His comments come after Wanaka Flight Training Chief Flying Instructor Peter Hendriks and Wanaka Helicopter owner Simon Spencer-Bower criticised the quality of training offered by large-scale commercial training operators, following the Transport Accident Investigation Commission opening a public inquiry after the number of midair crashes and near-misses involving instructors and student pilots.
Mr English says flight training businesses, such as the International Aviation Academy, undergo rigorous external and internal auditing by the Civil Aviation Authority and New Zealand Qualifications Authority.
“All graduates have to pass a significant number of exams and flight tests, undertaken by independent flight examiners, before they can seek employment as a professional pilot.
“One of the benefits a large school can provide is access to the latest technology such as glass cockpit aircraft and the ability to have a significant number of experienced A Category instructors on staff, something smaller operators cannot hope to emulate.”
Mr English says the fact that a large proportion of the Air New Zealand group pilots are trained at the IAA is testament to the outstanding quality of its graduates.
He refuted claims by the Mr Hendriks and Mr Spencer-Bower that the CAA syllabus lacked requirements for such flying as mountainous terrain: “this has recently been included in the syllabus and must be taught to all students”.

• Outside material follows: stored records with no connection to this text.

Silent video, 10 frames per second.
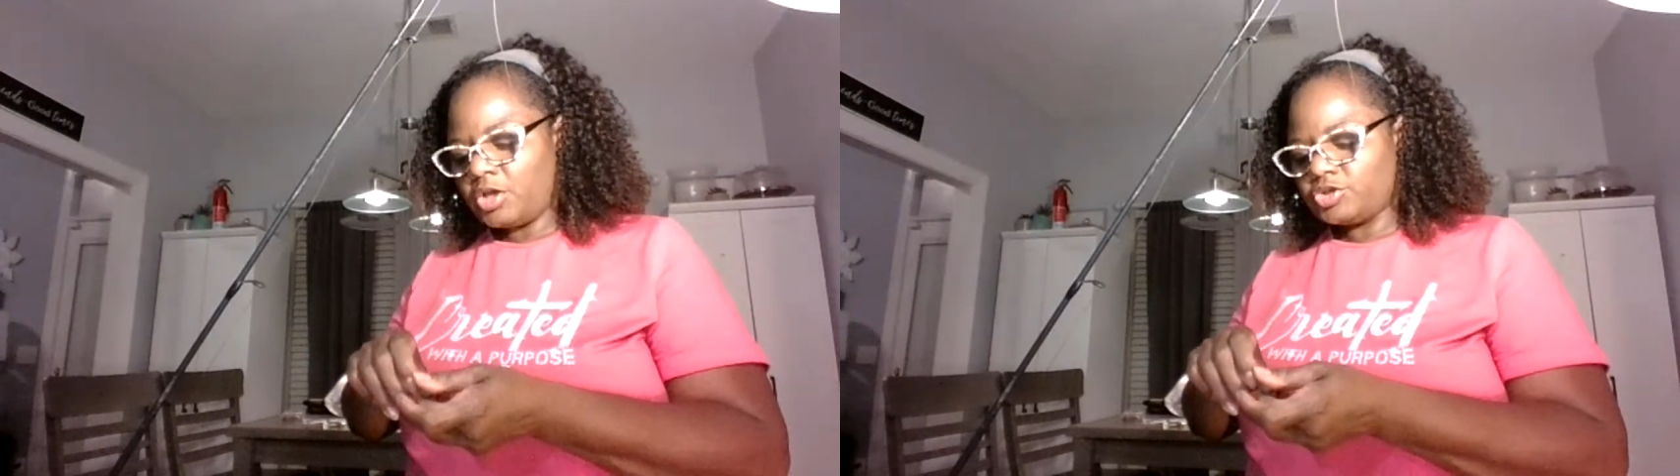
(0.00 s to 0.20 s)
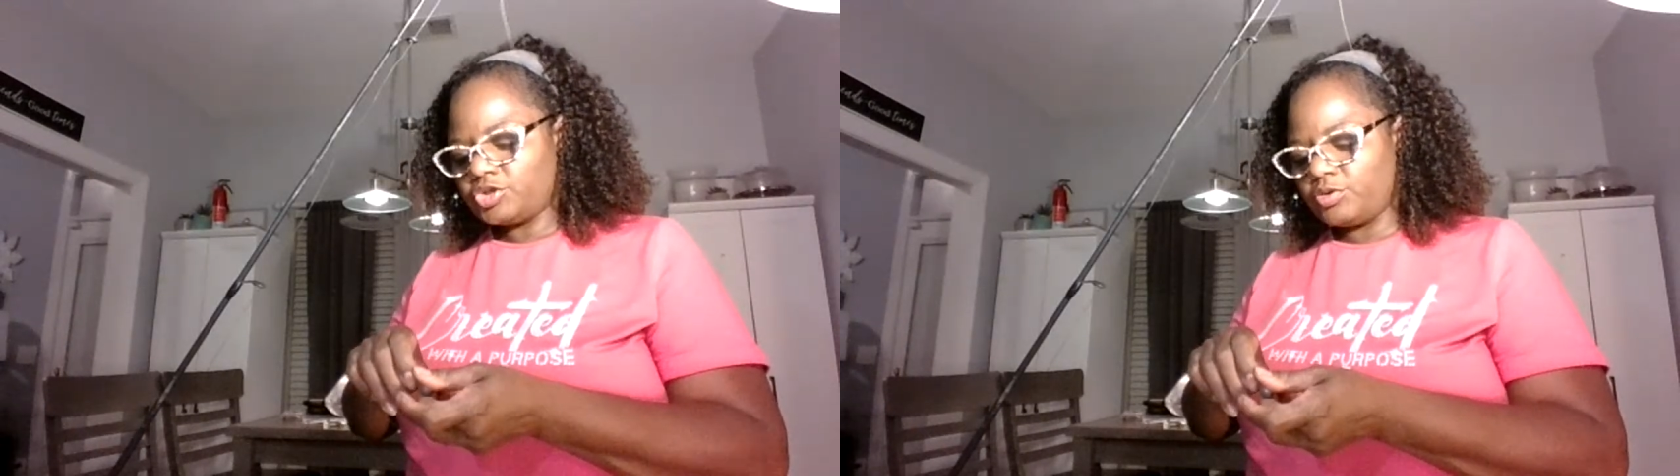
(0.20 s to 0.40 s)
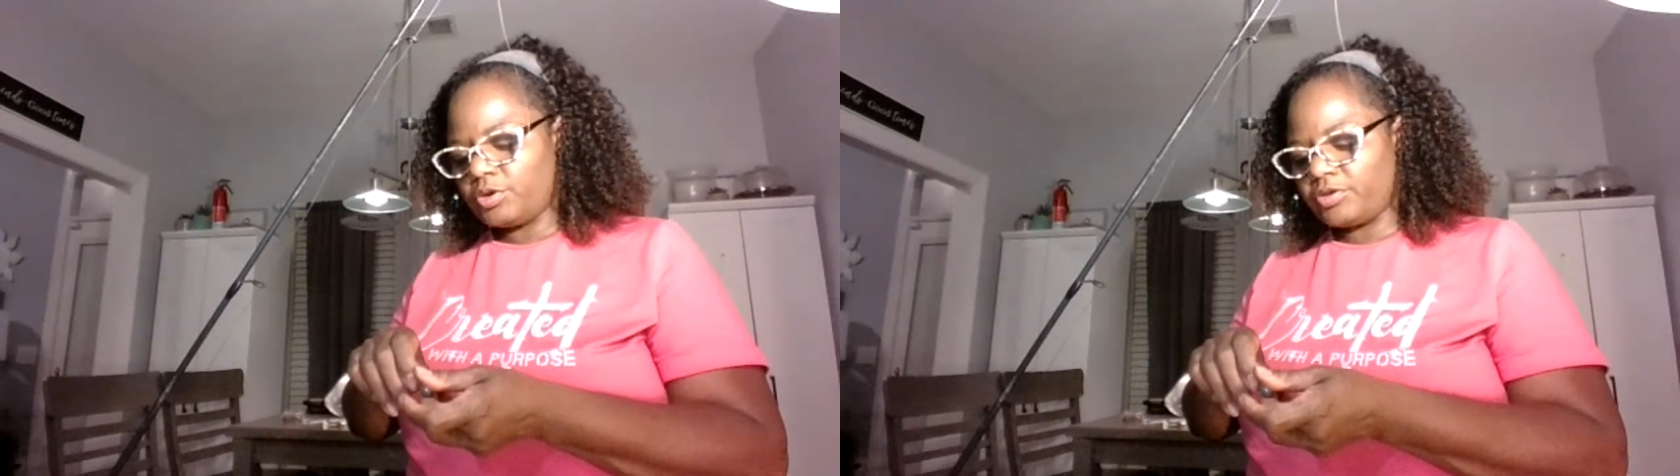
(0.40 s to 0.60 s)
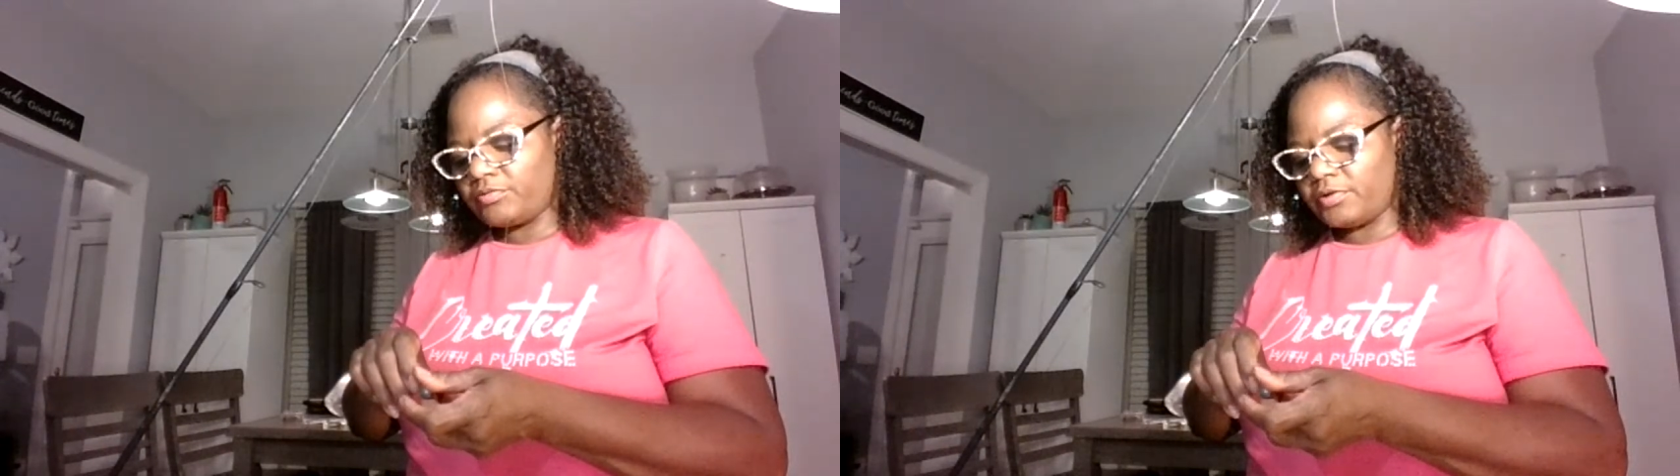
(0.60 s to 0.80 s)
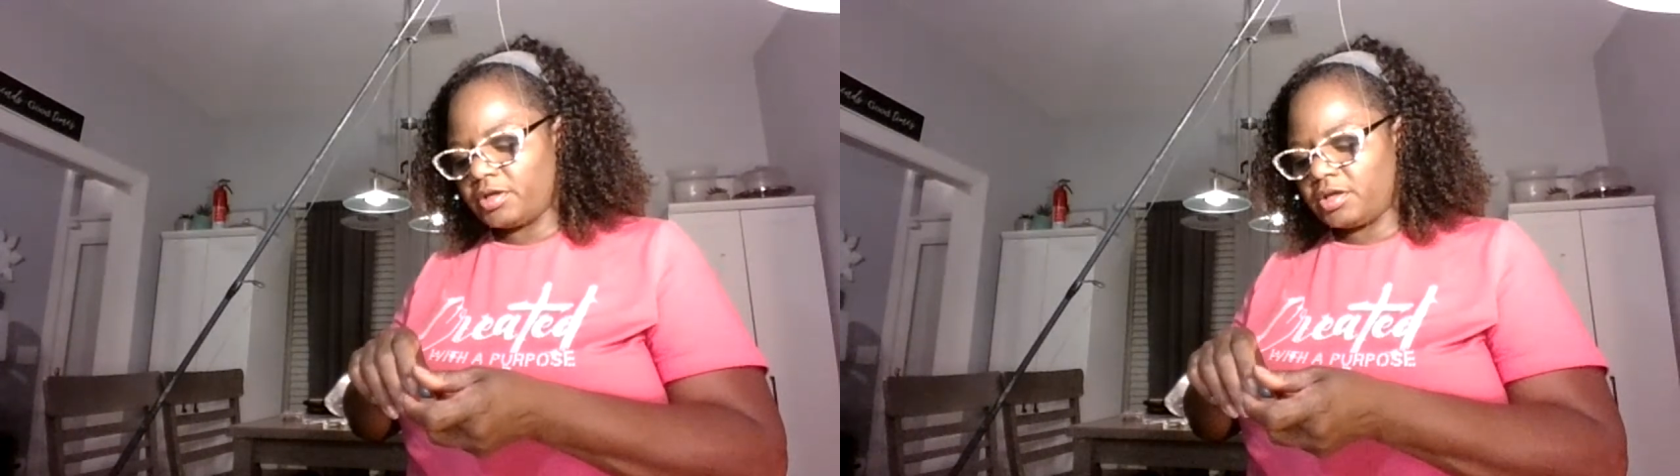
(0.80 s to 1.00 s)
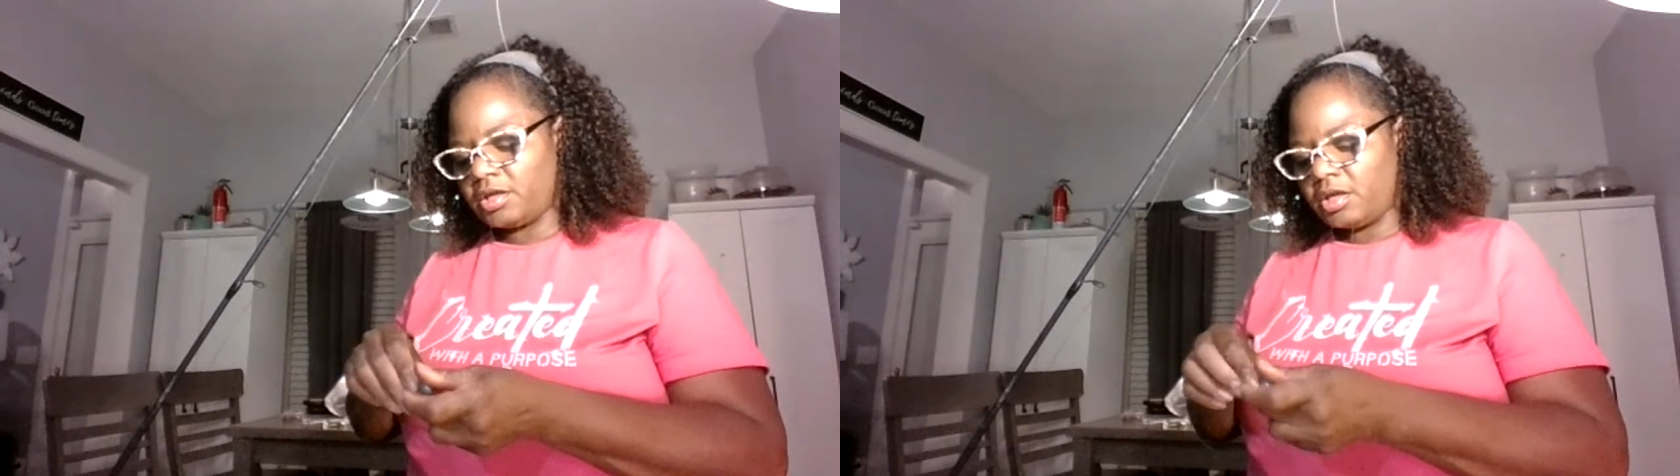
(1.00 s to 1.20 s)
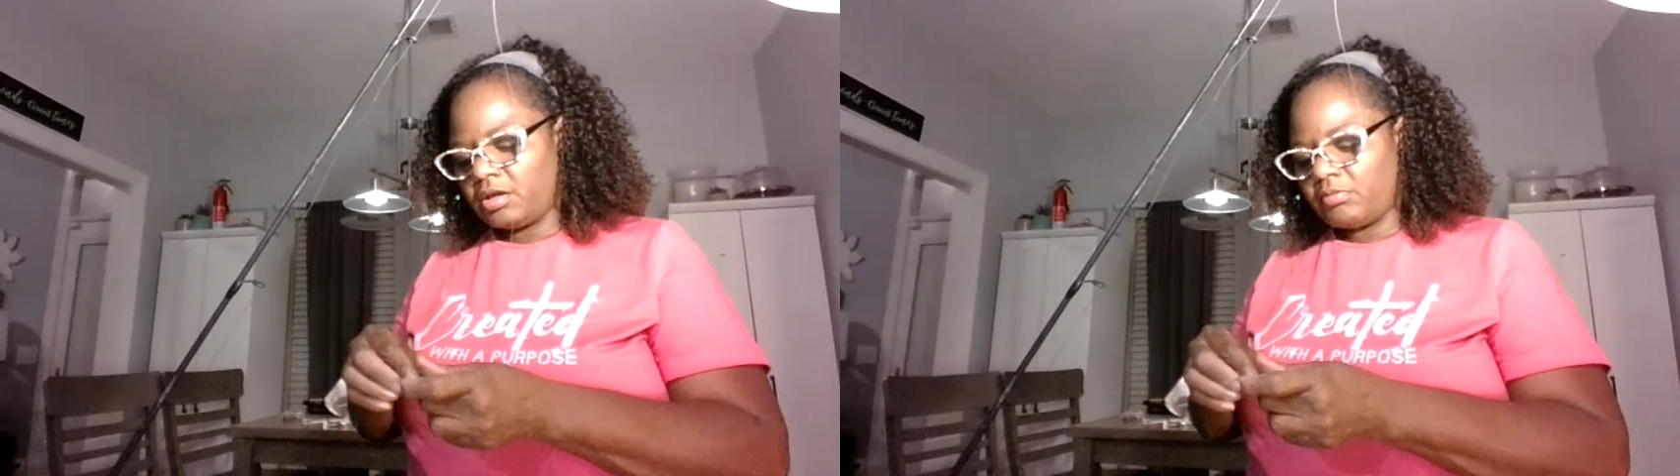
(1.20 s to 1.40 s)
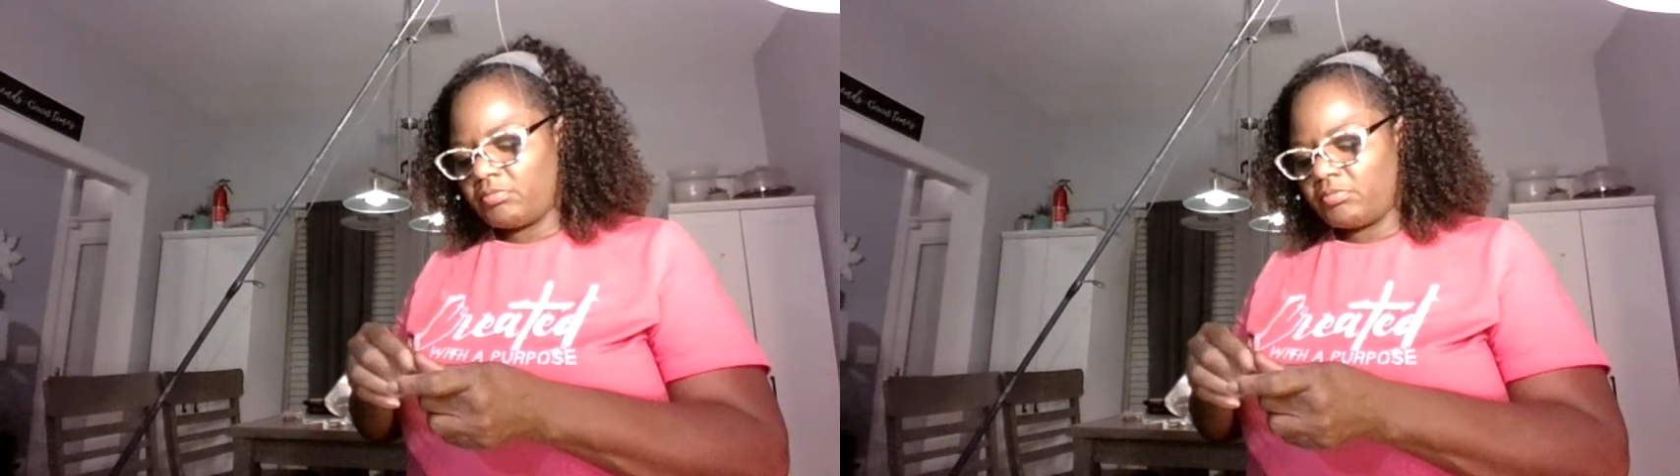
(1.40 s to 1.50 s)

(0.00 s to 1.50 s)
2 or 3,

Mr English supported the student loan system as long as it had strict entry and exit criteria for providers and robust auditing procedures, issues that are currently being addressed by the industry.
“Unfortunately in some providers case it had been the sole source of revenue and had created a dependency but for those more professional businesses such as IAA which are always looking for growth opportunities the student loan scheme provided only a revenue base from which to build its international market.
Those schools that rely totally on student loan funding and have not put resources into developing their international markets will be vulnerable, if in the future student loans for aviation training become contestable.” Mr English says he would like to see happen sooner rather than later.
“The introduction of student loan funding for aviation training has removed the elitist nature of flight training which previously prevailed, whereby only the children of wealthy parents could aspire to become commercial pilots.
“This has created a wider pool of candidates and lifted the quality of those coming into the system and the pilots it produces. The loans scheme has made aviation a career option available to young people from every demographic background.”